▶ [TASK] Your output should be the lines below from the one with "Silent video, 15 frames per second." through the one with "Lip reading: I", copied exactly, pictures excluded.

Stored items:

- Opening Delimiter -

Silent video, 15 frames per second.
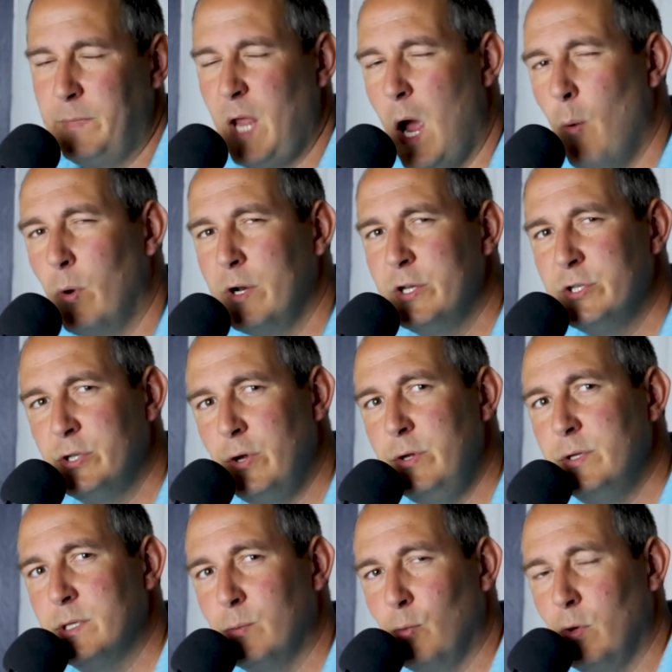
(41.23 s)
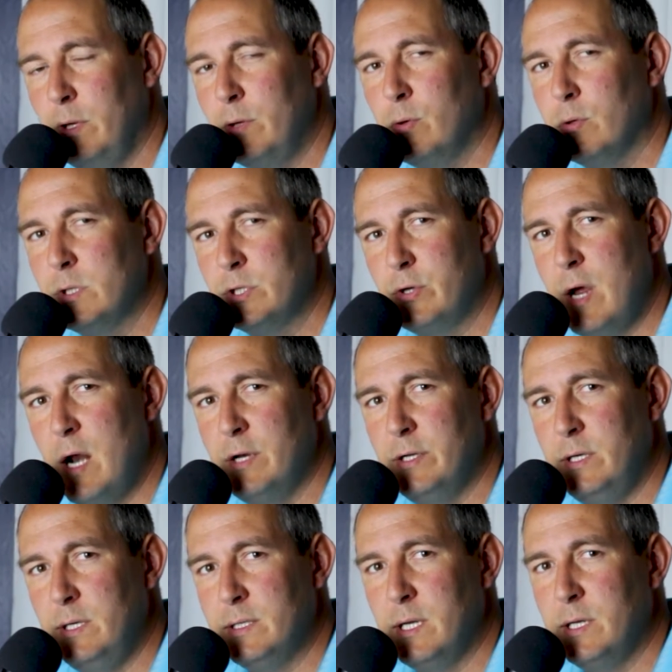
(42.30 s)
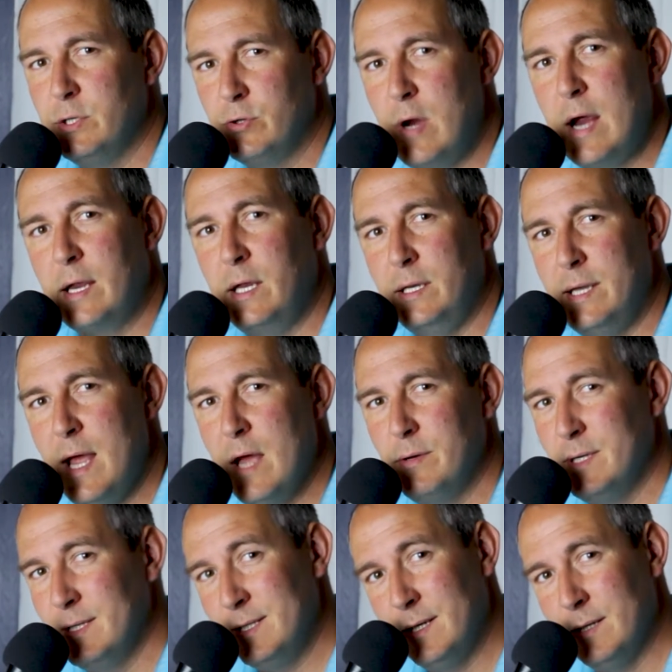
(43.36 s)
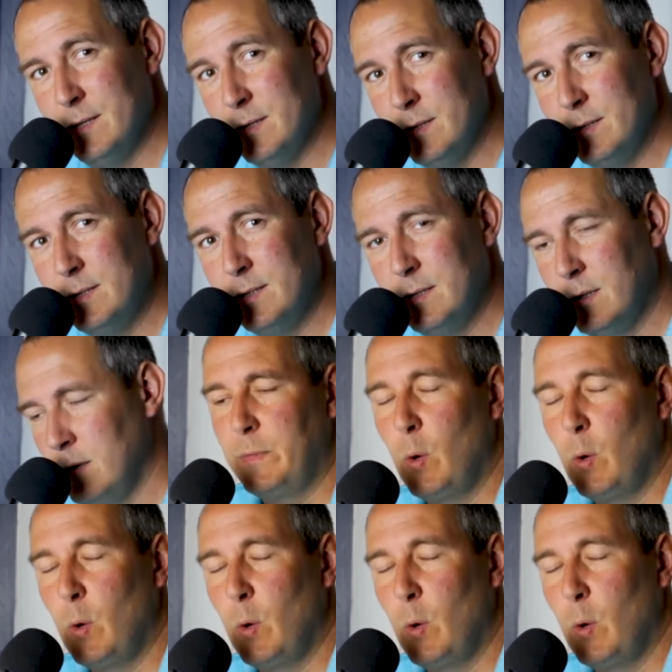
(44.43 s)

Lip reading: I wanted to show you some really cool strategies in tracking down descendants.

- Closing Delimiter -
- Opening Delimiter -

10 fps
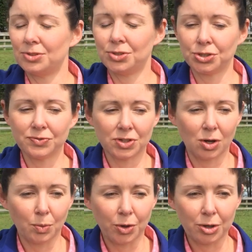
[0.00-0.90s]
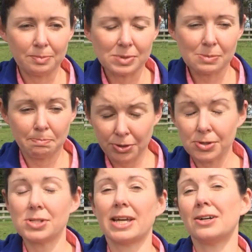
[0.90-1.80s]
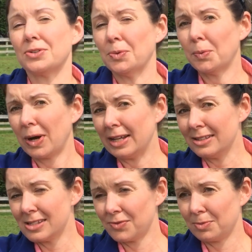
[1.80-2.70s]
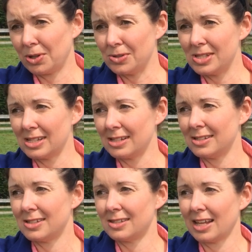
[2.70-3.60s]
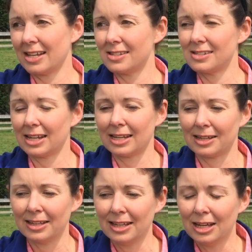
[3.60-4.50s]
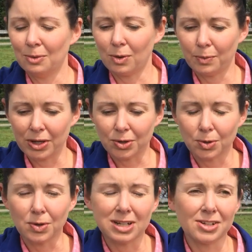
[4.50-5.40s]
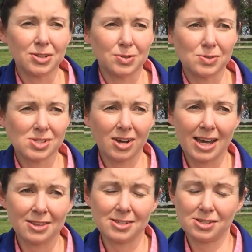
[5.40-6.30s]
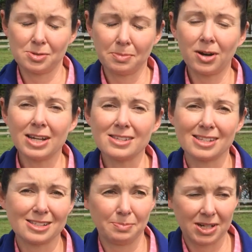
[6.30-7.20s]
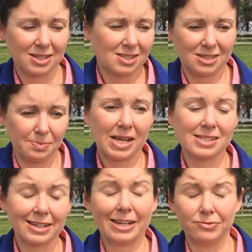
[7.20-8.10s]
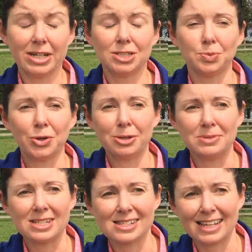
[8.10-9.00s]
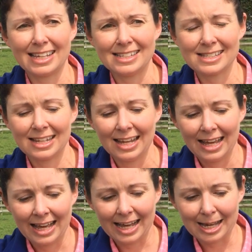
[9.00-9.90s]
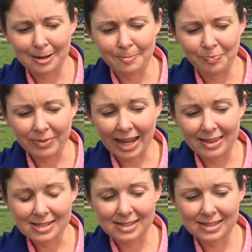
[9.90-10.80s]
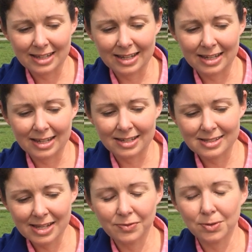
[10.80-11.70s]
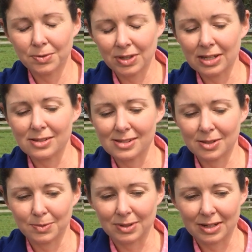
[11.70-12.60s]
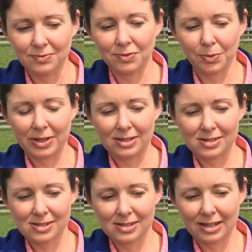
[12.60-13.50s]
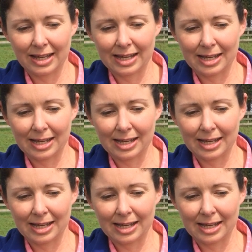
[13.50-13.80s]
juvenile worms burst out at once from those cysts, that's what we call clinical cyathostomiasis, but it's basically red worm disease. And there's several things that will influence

- Closing Delimiter -

▶ [TASK SOLUTION]
Silent video, 15 frames per second.
(41.23 s)
(42.30 s)
(43.36 s)
(44.43 s)

Lip reading: I wanted to show you some really cool strategies in tracking down descendants.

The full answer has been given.